Information about Sophie Halart
About Sophie Halart
After graduating with a PhD in History of Art from University College London, Dr Sophie Halart was appointed as a FONDECYT Postdoctoral Fellow at Universidad Alberto Hurtado in Santiago, Chile, starting March 2018. Within her doctoral thesis, ‘Epidermal Aesthetics: Skin and the Feminine in Argentine and Chilean Contemporary Art (1973- present)’, she investigated the production of Argentine and Chilean artists from the 1970s up to now. Examining the surface – both material and symbolical – of their works, the thesis identified the presence of an “epidermal aesthetics”, paying particular attention to the topos of skin as a site of resistance and self-determination. She was the co-editor of the book Sabotage Art: Politics and Iconoclasm in Contemporary Latin America (I.B. Tauris, 2016). Her current postdoctoral research project examines the discussion established between the maternal and materiality in contemporary Chilean art.
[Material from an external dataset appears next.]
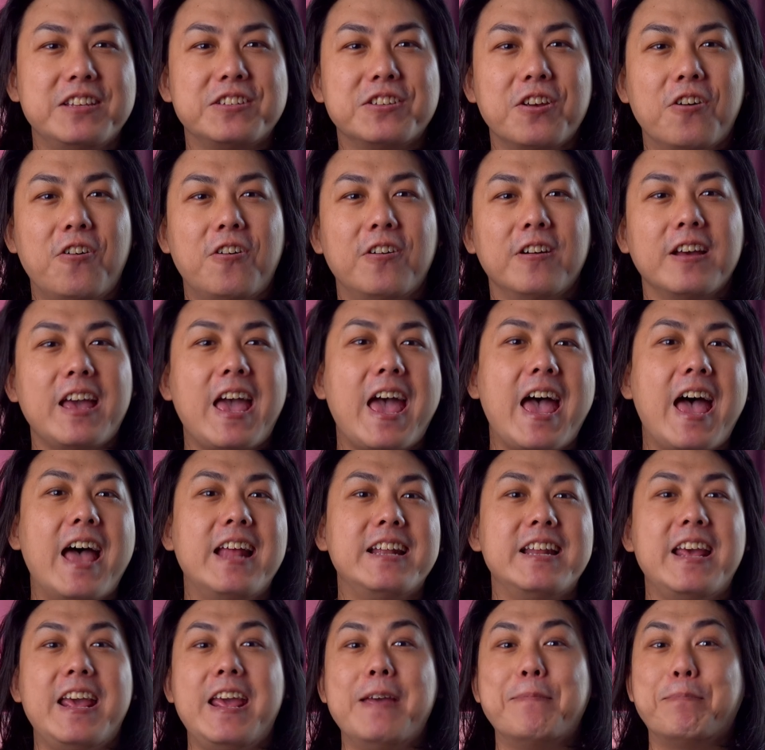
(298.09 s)
song
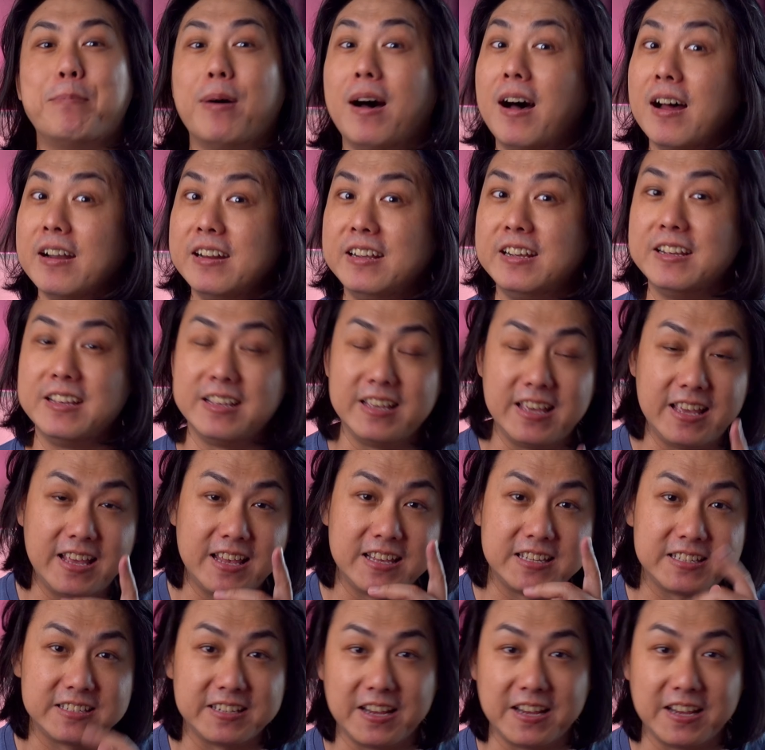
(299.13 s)
at a party is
"Mater chilensis: toward a maternal re-reading of the Chilean neo-avant-garde"
In Chile, the 1973 military coup bore stakes that ran beyond the socio-political scope and was also experienced as an “aesthetic coup” at the level of arts and culture. The neo-avant-garde scene Escena de Avanzada that emerged at the end of the 1970s was perceived as a delayed reaction to this initial trauma. Composed of a constellation of artists pivoting around the theoretical figure of Nelly Richard, it developed political and poetic strategies of disruption against the junta’s totalizing narratives. While key members of the Avanzada were sensitive to feminism and womens rights issues, the works produced during these years have generally been interpreted through the rupturist filter characteristic of avant-garde theory, thus pushing gender to a secondary plane of interest.
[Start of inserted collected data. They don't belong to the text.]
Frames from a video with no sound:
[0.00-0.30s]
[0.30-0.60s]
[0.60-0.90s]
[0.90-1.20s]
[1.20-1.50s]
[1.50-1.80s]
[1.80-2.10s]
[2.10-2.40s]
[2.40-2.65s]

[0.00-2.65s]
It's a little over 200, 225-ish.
Recent exhibitions such as “Perder la Forma Humana. Una imagen sísmica de los años ochenta en América Latina” (2012-2015) and “Radical Women: Latin American Art, 1960-1985” (2017-2018) have successfully tackled this historic omission by shedding light on the central role played by women artists from the 1960s onward. In this presentation, I also contend that a critical re-examination of the accepted belligerent – and male – avant-garde lexicon is in order. I argue, more specifically, that the most subversive aspect of the Chilean neo-avant-garde scene of the 1970s and 80s might in fact be found in its re-deployment of the “maternal” as a force seeking to re-weave the social bonds that had been so profoundly maimed by the climate of general suspicion, censorship and fear established by the junta. Looking at works produced by CADA, Diamela Eltit and Las Yeguas del Apocalipsis, I offer a historiographic re-reading that conceives of the maternal as a destabilizing category for male, heroic and linear narratives shared by military and avant-garde discourses alike.